Work item: Could you print all the entries below exactly as they appear, omitting the pictures?

The input:

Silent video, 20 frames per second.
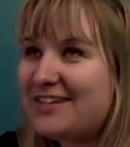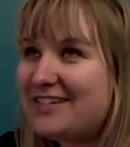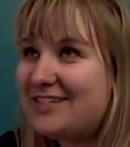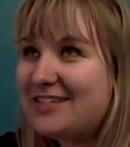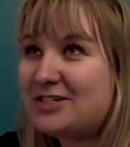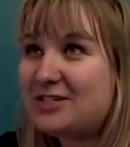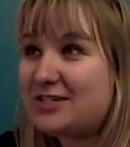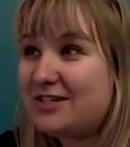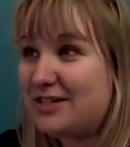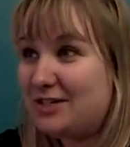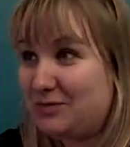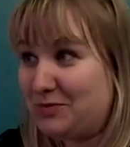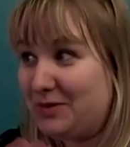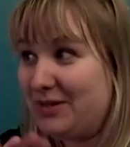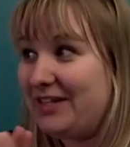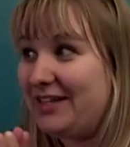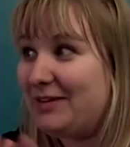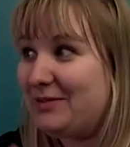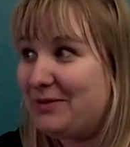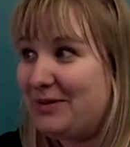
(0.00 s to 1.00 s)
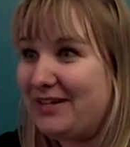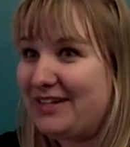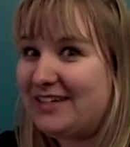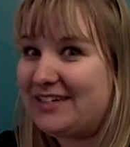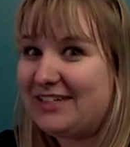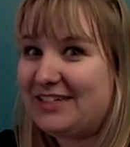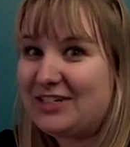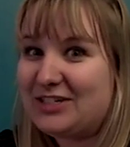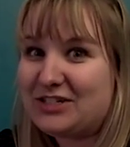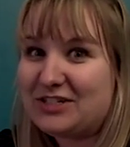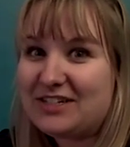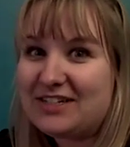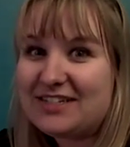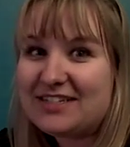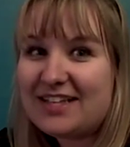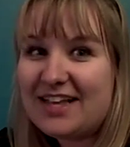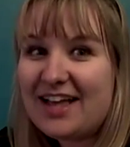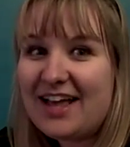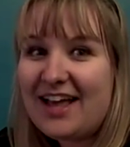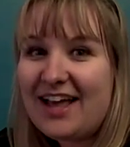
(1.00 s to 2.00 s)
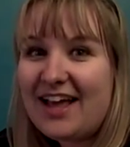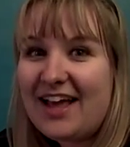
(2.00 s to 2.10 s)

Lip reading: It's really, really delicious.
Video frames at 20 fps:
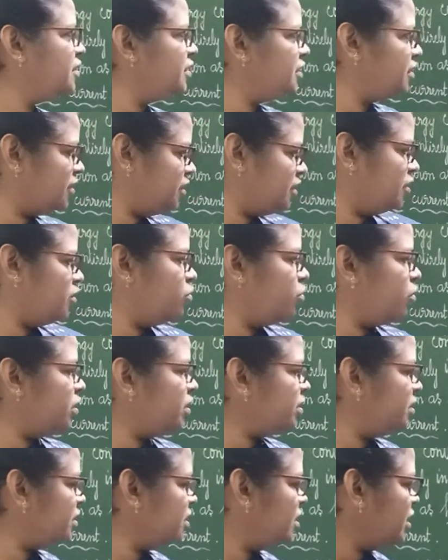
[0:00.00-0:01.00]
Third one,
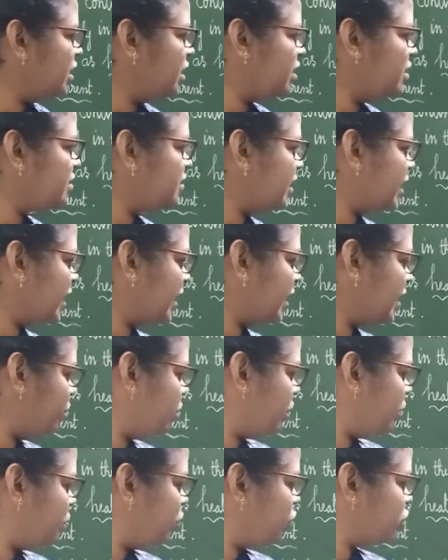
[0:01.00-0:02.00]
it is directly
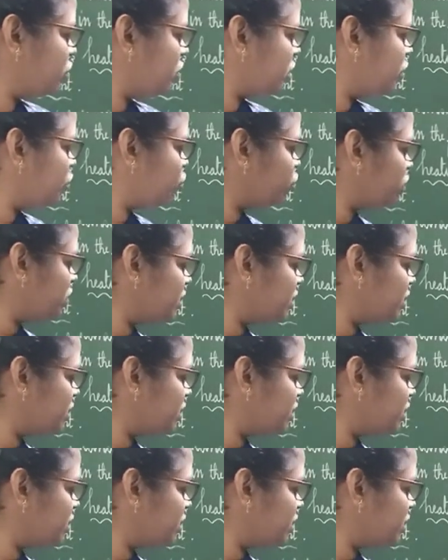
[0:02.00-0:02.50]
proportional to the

Result of the exercise:
Silent video, 20 frames per second.
(0.00 s to 1.00 s)
(1.00 s to 2.00 s)
(2.00 s to 2.10 s)

Lip reading: It's really, really delicious.
Video frames at 20 fps:
[0:00.00-0:01.00]
Third one,
[0:01.00-0:02.00]
it is directly
[0:02.00-0:02.50]
proportional to the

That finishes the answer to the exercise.